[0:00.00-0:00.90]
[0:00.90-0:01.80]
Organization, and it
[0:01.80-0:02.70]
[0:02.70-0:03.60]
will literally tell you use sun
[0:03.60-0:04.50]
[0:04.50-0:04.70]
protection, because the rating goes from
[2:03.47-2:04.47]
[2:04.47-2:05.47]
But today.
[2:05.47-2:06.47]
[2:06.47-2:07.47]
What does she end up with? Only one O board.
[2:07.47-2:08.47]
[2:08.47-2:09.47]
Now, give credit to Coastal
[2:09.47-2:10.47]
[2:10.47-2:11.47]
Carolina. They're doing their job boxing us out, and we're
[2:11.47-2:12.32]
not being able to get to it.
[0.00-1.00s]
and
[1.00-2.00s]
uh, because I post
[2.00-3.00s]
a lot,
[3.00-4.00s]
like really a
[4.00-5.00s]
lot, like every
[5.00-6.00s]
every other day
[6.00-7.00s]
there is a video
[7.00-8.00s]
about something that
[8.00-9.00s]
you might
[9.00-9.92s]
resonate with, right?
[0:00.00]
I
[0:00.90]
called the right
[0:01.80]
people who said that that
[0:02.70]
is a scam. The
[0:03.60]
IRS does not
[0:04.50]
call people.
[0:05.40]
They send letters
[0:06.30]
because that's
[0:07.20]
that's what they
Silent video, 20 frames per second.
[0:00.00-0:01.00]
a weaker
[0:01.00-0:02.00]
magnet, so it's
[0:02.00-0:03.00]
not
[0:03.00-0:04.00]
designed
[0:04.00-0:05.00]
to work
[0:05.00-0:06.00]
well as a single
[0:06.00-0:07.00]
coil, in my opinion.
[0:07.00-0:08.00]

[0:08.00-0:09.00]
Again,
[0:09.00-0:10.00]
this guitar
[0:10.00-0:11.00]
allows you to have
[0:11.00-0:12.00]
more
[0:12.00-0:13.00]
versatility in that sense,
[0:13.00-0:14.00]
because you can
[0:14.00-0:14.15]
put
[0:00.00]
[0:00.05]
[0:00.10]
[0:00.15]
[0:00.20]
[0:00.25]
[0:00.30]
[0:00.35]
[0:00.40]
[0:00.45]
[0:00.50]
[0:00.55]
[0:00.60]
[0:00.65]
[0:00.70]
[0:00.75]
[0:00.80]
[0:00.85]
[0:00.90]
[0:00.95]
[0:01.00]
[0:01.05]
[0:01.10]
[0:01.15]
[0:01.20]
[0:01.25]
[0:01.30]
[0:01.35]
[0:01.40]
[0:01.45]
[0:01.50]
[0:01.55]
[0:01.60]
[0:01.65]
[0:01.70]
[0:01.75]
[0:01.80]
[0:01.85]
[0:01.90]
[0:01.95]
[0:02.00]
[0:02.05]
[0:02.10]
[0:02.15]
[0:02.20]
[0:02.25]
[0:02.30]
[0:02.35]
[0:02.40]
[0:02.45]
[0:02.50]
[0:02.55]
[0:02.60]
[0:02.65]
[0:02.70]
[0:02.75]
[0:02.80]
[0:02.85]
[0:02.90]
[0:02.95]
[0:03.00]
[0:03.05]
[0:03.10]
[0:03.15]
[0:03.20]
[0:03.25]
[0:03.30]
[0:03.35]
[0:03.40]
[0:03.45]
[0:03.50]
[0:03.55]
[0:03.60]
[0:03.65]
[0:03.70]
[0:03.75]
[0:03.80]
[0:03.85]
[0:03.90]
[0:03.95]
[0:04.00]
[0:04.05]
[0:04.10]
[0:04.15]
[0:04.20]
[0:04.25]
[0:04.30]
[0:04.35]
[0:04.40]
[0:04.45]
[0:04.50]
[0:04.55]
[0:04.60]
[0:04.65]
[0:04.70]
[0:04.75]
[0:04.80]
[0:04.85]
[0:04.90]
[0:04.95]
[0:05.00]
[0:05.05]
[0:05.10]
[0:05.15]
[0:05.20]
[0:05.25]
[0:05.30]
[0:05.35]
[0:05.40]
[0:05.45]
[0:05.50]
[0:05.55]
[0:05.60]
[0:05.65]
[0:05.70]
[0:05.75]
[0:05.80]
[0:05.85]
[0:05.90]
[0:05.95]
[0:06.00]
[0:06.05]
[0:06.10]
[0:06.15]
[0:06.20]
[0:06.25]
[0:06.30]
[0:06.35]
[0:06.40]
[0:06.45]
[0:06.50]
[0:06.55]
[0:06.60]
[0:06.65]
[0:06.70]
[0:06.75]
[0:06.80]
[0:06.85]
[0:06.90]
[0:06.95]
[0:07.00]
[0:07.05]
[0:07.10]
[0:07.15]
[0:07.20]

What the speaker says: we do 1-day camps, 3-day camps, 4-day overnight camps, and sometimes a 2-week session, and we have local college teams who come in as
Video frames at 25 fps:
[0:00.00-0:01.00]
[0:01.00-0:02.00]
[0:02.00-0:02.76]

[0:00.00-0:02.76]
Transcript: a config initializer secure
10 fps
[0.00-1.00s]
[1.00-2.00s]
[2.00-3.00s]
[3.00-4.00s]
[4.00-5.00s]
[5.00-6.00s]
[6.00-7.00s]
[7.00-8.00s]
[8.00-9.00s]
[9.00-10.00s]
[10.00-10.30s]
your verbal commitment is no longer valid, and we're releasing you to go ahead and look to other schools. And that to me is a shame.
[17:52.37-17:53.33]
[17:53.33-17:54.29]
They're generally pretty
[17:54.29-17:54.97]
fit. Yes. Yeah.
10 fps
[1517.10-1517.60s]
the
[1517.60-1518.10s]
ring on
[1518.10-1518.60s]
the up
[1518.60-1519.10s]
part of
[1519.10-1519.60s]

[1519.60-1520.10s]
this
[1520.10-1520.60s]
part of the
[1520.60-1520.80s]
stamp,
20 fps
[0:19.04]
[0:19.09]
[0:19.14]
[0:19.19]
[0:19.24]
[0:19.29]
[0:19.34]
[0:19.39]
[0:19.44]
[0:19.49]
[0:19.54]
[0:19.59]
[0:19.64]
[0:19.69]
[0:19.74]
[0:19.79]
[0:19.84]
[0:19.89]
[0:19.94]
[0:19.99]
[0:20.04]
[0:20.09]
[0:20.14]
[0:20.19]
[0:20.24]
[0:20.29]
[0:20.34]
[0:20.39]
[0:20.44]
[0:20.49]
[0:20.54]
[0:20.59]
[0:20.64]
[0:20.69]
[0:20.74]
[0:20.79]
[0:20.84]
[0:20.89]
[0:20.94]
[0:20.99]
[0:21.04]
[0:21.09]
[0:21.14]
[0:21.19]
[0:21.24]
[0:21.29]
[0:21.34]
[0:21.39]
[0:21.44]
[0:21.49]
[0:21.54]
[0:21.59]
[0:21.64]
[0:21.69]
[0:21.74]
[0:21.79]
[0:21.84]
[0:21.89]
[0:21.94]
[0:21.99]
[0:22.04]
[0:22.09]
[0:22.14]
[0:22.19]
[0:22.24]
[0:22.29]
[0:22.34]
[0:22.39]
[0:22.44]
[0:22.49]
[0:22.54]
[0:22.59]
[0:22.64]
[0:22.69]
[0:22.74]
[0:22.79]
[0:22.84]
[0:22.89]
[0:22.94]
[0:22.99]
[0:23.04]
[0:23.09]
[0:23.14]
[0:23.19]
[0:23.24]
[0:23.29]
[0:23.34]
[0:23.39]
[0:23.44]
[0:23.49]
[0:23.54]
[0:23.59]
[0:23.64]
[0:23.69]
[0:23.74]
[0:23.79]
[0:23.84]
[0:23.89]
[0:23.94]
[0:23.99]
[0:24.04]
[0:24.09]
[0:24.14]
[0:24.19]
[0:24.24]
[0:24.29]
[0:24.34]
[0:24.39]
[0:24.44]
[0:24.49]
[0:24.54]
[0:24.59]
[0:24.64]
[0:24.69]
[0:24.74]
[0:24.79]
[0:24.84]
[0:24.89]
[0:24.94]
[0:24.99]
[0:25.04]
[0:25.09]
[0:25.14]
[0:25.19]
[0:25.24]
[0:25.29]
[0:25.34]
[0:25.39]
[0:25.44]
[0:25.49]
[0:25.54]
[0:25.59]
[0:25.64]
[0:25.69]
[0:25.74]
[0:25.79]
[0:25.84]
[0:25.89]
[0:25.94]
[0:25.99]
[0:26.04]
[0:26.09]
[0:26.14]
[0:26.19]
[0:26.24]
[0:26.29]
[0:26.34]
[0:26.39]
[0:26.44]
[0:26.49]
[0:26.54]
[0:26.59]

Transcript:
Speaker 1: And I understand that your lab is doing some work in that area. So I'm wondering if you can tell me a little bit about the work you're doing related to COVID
++++++++
WHAT THIS TASK INVOLVES: If the string "frames" appears in a line of the data above, that line counts. State how many such lines there are and nothing more.

TASK ANSWER: 2